Tachmut are classic r-type strategists when it comes to reproduction. Usually, when two individuals mate, both partners have their eggs fertilized. Like snails, they then lay these into wet burrows during the warmer summer months and slither away. Once the long winters signal their arrival, tachmut bury into the active layer of the permafrost while it is still malleable. Once settled, the organism enters a deep state of dormancy during which it is nearly dead and most of its body fluids are infused with a biologically produced anti-freeze, not unlike the red fronds it shares its environment with.

Some, however, make this season easier for themselves by exploiting their neighbours. Instead of digging their own, tachmut may simply crawl into abandoned burrows left behind by skrael. These are caecilian-like archaeocephalians. During the summer, these serpentine organisms build rather peculiar nests. First, they begin digging tunnels into the thawed topsoil of the permafrost, using their spade-like cranium, which has modified the head so much that the antennae grow from underneath the head. Then they actively suck up and spit out the excess water until the burrow is dry. To prevent the ground water from seeping in again, the nest is then plastered with a coat of sticky saliva that, like in some birds on Earth, quickly solidifies into a waterproof and isolating coating. The home is then further stuffed with fragments of sporian skin and the shed filaments of fuzzy animals that roam the tundra during the summer. From this cozy nest the skrael then lives a largely stationary life, using its antennae and skull to pick up the vibrations of any smaller critters crawling nearby its hole to snatch up the unsuspecting prey. The skrael’s eggs and young are also raised in these nests by the caring parent. During winter, the animals curl up into a ball and sleep, though at the same time they raise their metabolism, utilizing their body-warmth and the nest’s insulation to keep the interior above freezing.

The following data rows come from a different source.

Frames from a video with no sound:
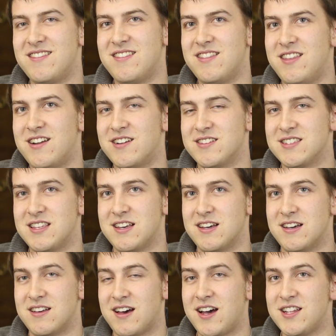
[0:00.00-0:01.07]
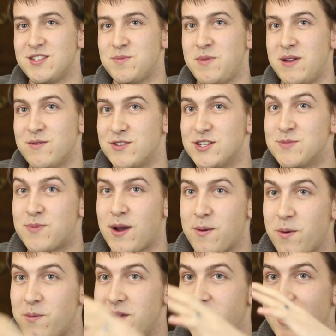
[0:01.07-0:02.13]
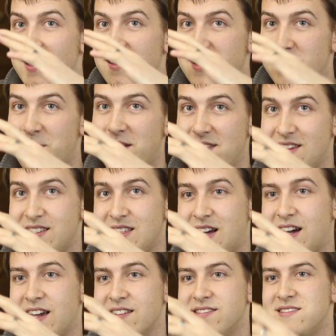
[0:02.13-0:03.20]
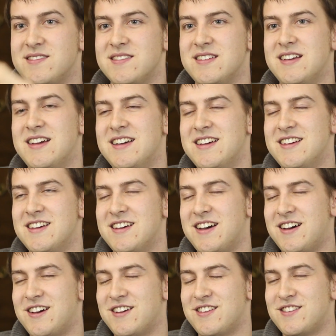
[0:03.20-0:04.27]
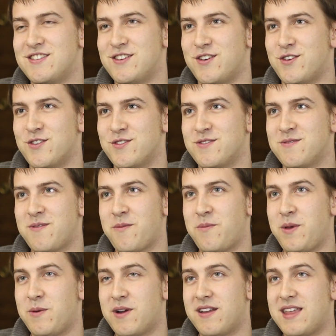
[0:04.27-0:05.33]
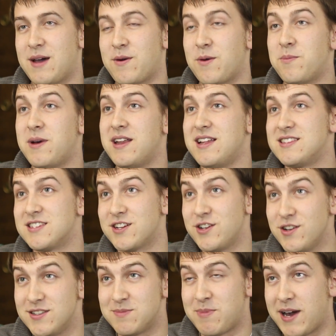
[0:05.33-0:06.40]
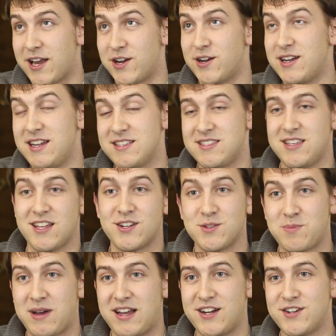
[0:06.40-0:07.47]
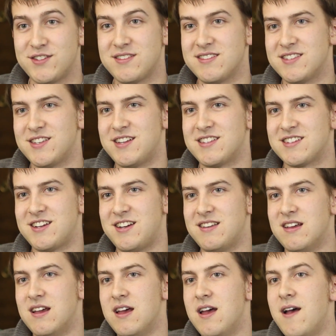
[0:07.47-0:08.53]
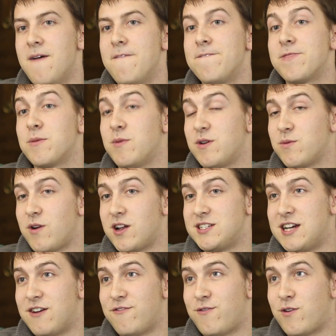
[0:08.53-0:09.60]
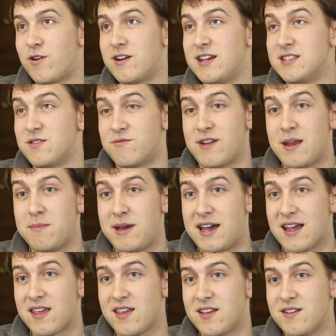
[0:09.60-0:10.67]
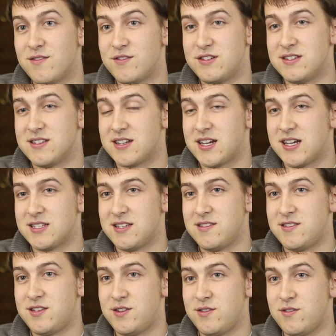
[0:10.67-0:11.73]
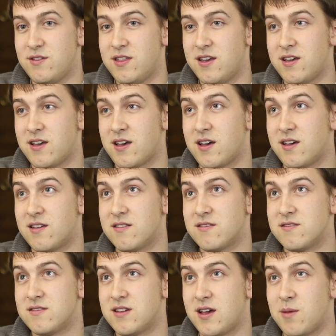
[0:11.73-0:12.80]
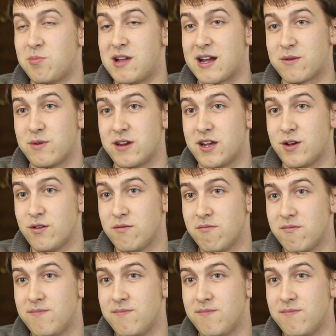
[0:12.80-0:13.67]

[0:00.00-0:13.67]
There's the huntsman, which is probably about this size. So beware of that one. But it's a good spider. It eats the other spiders, so that's good. The one to watch out for is the redback, which is a cousin to the black widow.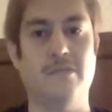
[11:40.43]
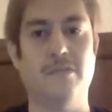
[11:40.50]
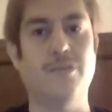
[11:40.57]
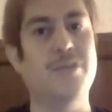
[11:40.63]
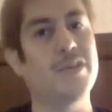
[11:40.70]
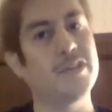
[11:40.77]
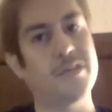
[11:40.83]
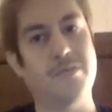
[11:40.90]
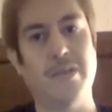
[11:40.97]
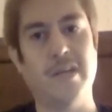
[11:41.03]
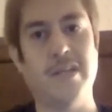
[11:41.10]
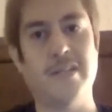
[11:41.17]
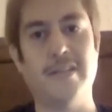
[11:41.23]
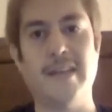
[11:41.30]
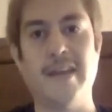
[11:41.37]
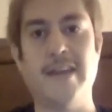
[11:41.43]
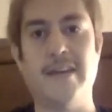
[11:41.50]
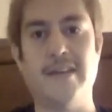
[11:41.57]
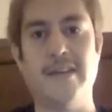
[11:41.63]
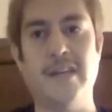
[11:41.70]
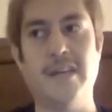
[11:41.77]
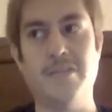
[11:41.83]
Lucas created
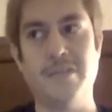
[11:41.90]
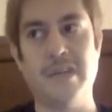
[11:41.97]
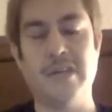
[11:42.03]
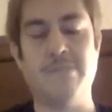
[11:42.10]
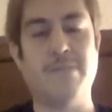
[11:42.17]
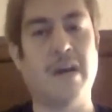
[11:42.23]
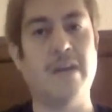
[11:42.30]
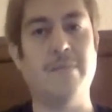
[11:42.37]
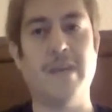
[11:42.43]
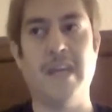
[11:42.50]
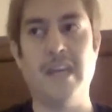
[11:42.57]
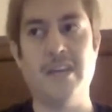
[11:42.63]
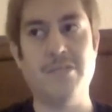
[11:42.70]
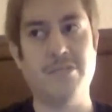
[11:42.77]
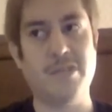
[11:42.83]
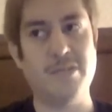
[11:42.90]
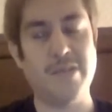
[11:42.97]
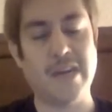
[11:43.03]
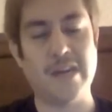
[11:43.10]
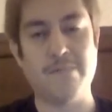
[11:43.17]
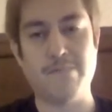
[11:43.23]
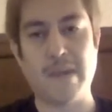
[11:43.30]
Leia, he created Padme, he
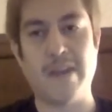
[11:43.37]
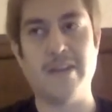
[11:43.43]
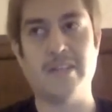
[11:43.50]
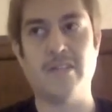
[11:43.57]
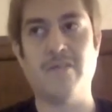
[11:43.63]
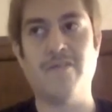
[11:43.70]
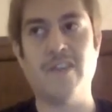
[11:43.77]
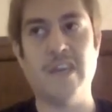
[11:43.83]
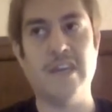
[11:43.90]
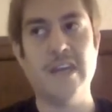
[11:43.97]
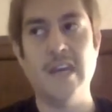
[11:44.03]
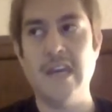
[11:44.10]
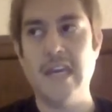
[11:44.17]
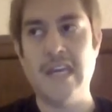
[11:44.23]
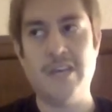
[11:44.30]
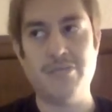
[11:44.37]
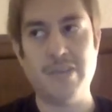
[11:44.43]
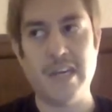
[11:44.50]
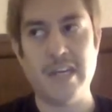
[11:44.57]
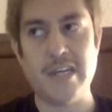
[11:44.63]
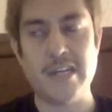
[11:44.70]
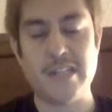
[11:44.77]
created Barriss Sophie, he
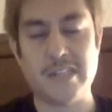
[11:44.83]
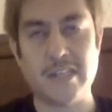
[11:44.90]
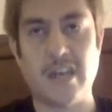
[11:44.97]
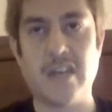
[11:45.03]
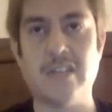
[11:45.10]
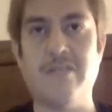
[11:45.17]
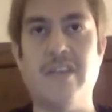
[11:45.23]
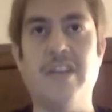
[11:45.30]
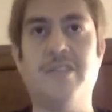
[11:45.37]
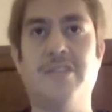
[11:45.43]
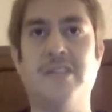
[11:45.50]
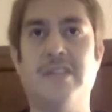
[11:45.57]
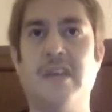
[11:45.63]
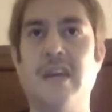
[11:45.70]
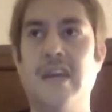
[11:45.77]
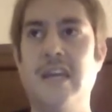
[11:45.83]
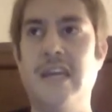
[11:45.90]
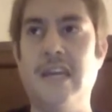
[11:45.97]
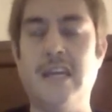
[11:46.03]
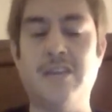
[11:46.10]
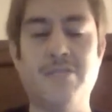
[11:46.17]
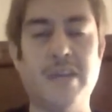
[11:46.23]
created Asajj Ventress,
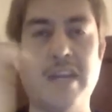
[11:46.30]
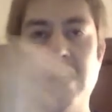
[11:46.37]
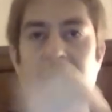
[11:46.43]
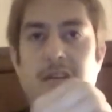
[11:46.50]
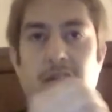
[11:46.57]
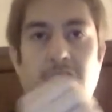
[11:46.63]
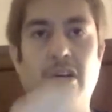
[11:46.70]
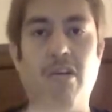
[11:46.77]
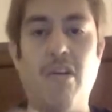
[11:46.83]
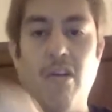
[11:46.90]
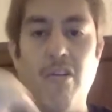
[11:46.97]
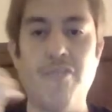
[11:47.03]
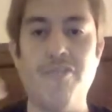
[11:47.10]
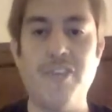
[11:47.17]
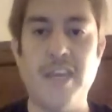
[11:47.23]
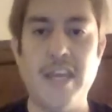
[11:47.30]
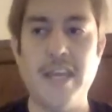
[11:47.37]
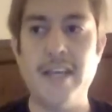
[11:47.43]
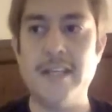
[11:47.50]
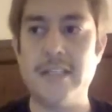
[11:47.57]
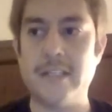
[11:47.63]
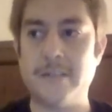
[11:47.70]
he created all
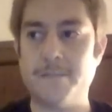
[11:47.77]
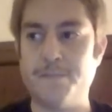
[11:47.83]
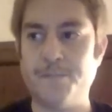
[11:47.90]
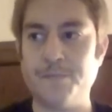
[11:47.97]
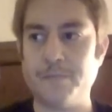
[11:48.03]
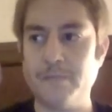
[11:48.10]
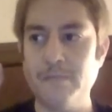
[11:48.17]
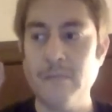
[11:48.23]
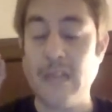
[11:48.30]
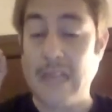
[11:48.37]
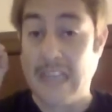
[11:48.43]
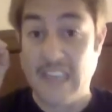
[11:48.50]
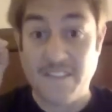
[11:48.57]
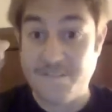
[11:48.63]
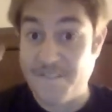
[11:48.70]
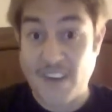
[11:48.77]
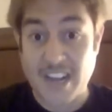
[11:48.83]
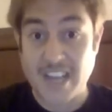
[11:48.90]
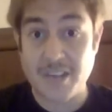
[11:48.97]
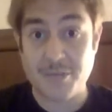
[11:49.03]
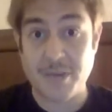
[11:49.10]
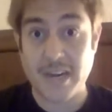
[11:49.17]
these. He
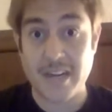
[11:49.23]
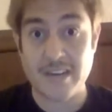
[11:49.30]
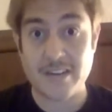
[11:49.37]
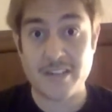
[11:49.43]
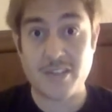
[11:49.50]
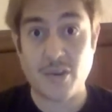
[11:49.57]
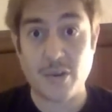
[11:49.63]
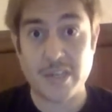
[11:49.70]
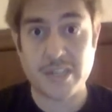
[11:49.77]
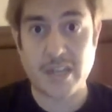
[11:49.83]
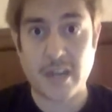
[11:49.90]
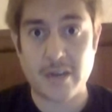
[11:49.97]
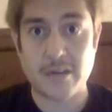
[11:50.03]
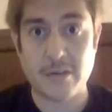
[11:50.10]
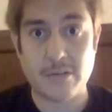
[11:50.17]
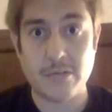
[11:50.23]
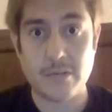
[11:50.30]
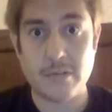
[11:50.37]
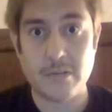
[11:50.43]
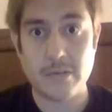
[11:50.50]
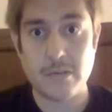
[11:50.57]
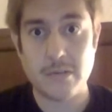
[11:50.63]
fucking created Ahsoka Tano.
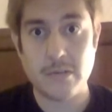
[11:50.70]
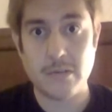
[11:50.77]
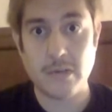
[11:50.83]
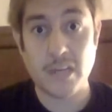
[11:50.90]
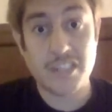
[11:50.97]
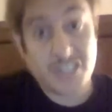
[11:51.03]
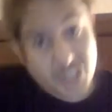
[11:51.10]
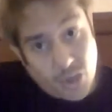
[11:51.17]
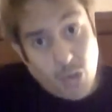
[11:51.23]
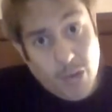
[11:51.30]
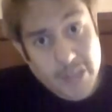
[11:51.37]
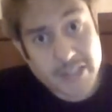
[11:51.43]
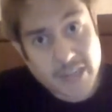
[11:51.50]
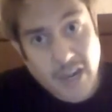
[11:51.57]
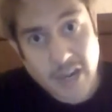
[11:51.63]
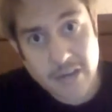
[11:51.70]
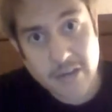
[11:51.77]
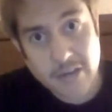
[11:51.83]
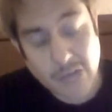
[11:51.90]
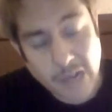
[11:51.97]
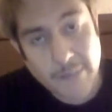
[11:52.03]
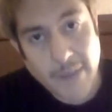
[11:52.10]
Ahsoka
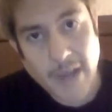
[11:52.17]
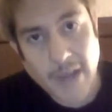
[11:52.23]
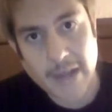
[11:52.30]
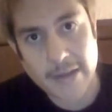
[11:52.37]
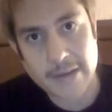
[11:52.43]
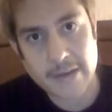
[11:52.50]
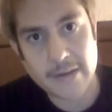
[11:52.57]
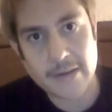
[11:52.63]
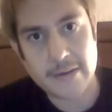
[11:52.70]
Tano, come on.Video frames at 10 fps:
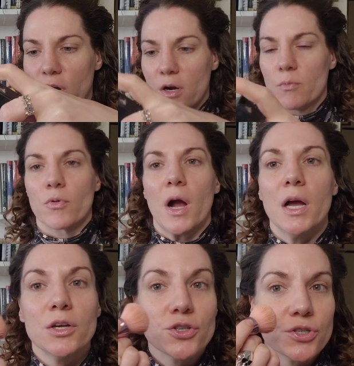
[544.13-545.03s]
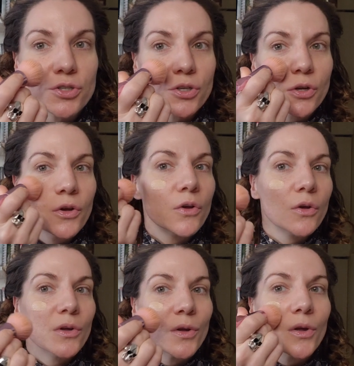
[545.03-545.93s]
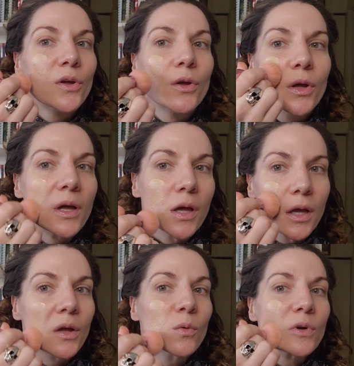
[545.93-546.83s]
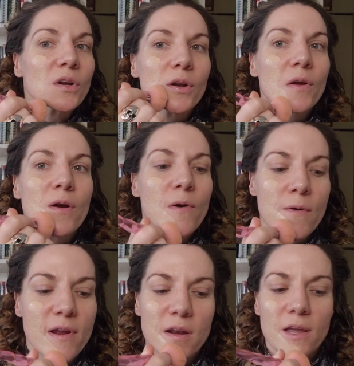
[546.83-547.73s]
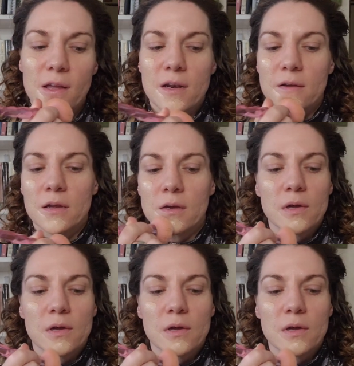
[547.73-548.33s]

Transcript: Star brush and we're going to go right in.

Although the two animals usually do not seem to get along, an amusing observation that has been made by some researchers of the Martian tundra is that tachmut and skrael may sometimes be found enduring winter in the same hole. This likely does not happen out of friendship but out of desperation and/or apathy. The tachmut is desperate to find a winter home, while the skrael is too sleepy to be bothered by or even notice its new roommate. That said, it has been theorized that skrael may occasionally exploit this cohabitation by feeding on the dormant tachmut, should their own winter reserves run out.